WORK ORDER: Without any pictures, print exactly the lines that run from the start of the data through the line containing "(0.00 s to 1.14 s)".

Saved entries:

╭──

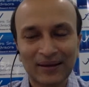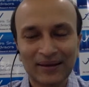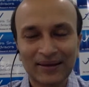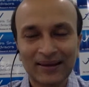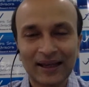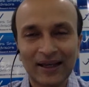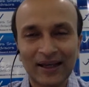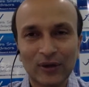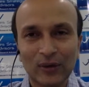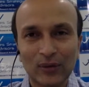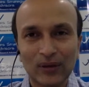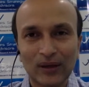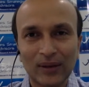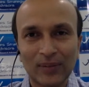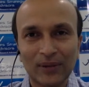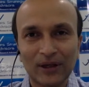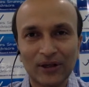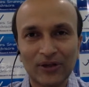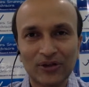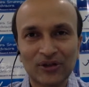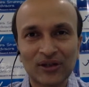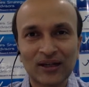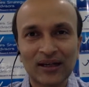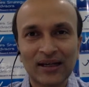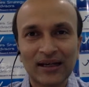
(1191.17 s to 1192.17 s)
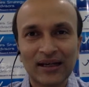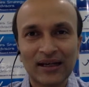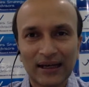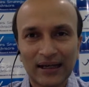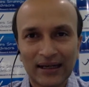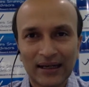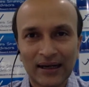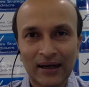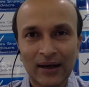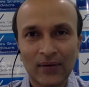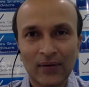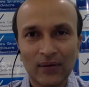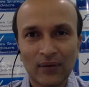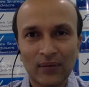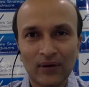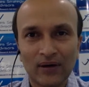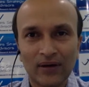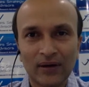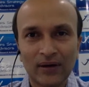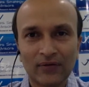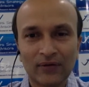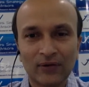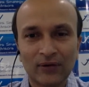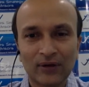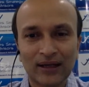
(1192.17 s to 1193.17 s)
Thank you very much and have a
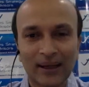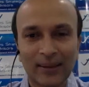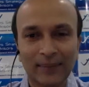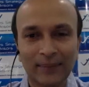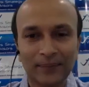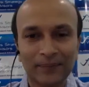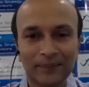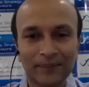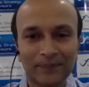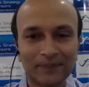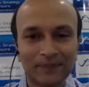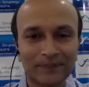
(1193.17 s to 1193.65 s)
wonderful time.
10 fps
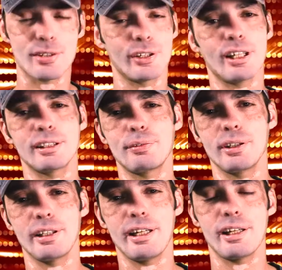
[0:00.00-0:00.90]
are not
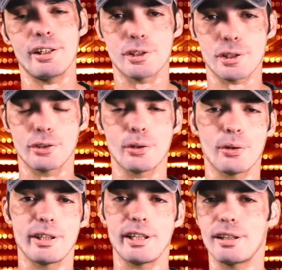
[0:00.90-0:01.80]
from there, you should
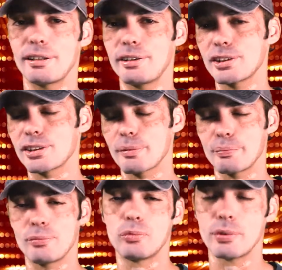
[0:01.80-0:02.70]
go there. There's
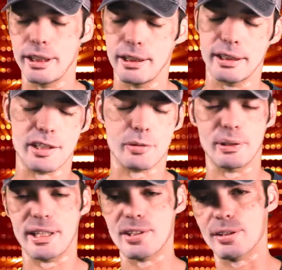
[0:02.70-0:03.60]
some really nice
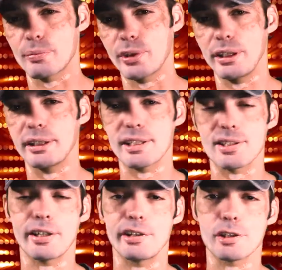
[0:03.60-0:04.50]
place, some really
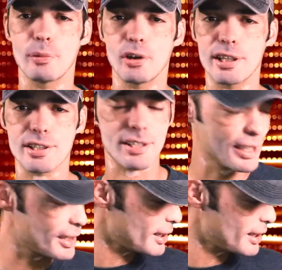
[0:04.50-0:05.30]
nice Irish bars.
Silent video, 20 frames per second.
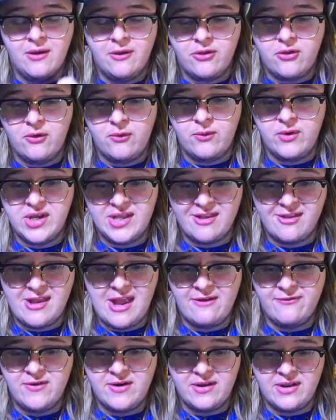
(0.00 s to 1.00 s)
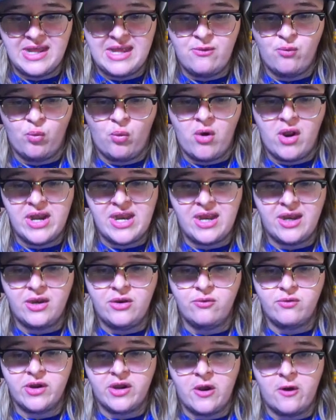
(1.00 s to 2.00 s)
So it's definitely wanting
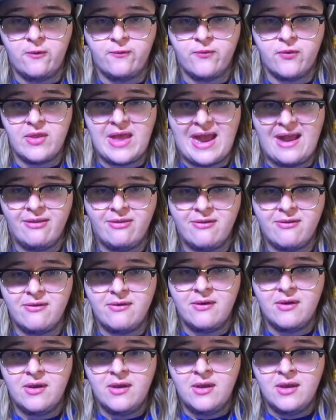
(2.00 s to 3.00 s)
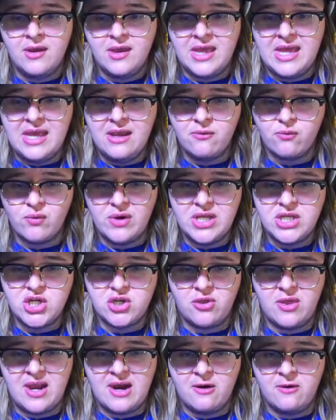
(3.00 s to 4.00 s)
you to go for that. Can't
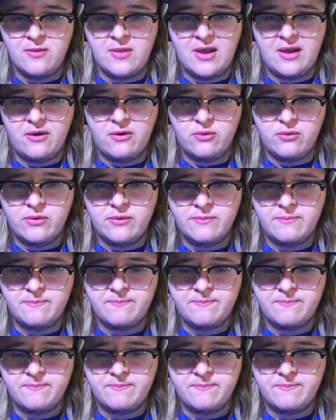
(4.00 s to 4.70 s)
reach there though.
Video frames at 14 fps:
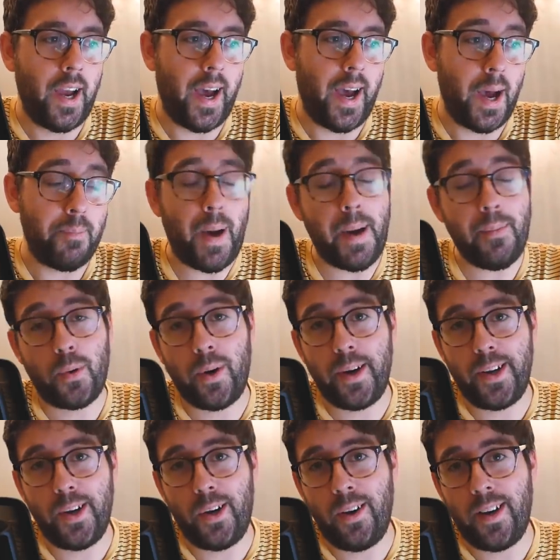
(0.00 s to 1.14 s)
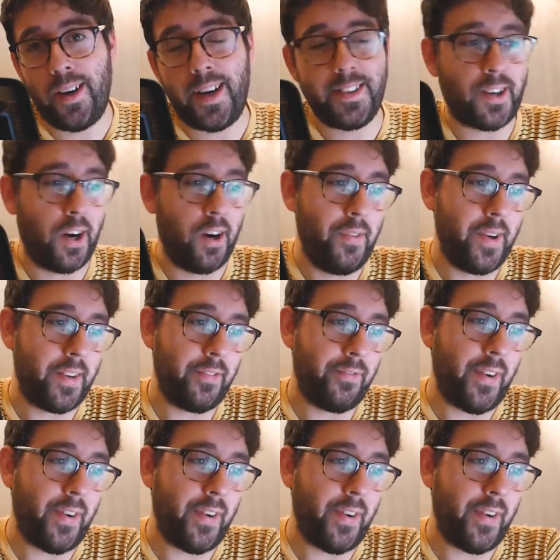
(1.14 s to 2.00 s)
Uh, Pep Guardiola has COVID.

╰──

EXERCISE SOLUTION:
(1191.17 s to 1192.17 s)
(1192.17 s to 1193.17 s)
Thank you very much and have a
(1193.17 s to 1193.65 s)
wonderful time.
10 fps
[0:00.00-0:00.90]
are not
[0:00.90-0:01.80]
from there, you should
[0:01.80-0:02.70]
go there. There's
[0:02.70-0:03.60]
some really nice
[0:03.60-0:04.50]
place, some really
[0:04.50-0:05.30]
nice Irish bars.
Silent video, 20 frames per second.
(0.00 s to 1.00 s)
(1.00 s to 2.00 s)
So it's definitely wanting
(2.00 s to 3.00 s)
(3.00 s to 4.00 s)
you to go for that. Can't
(4.00 s to 4.70 s)
reach there though.
Video frames at 14 fps:
(0.00 s to 1.14 s)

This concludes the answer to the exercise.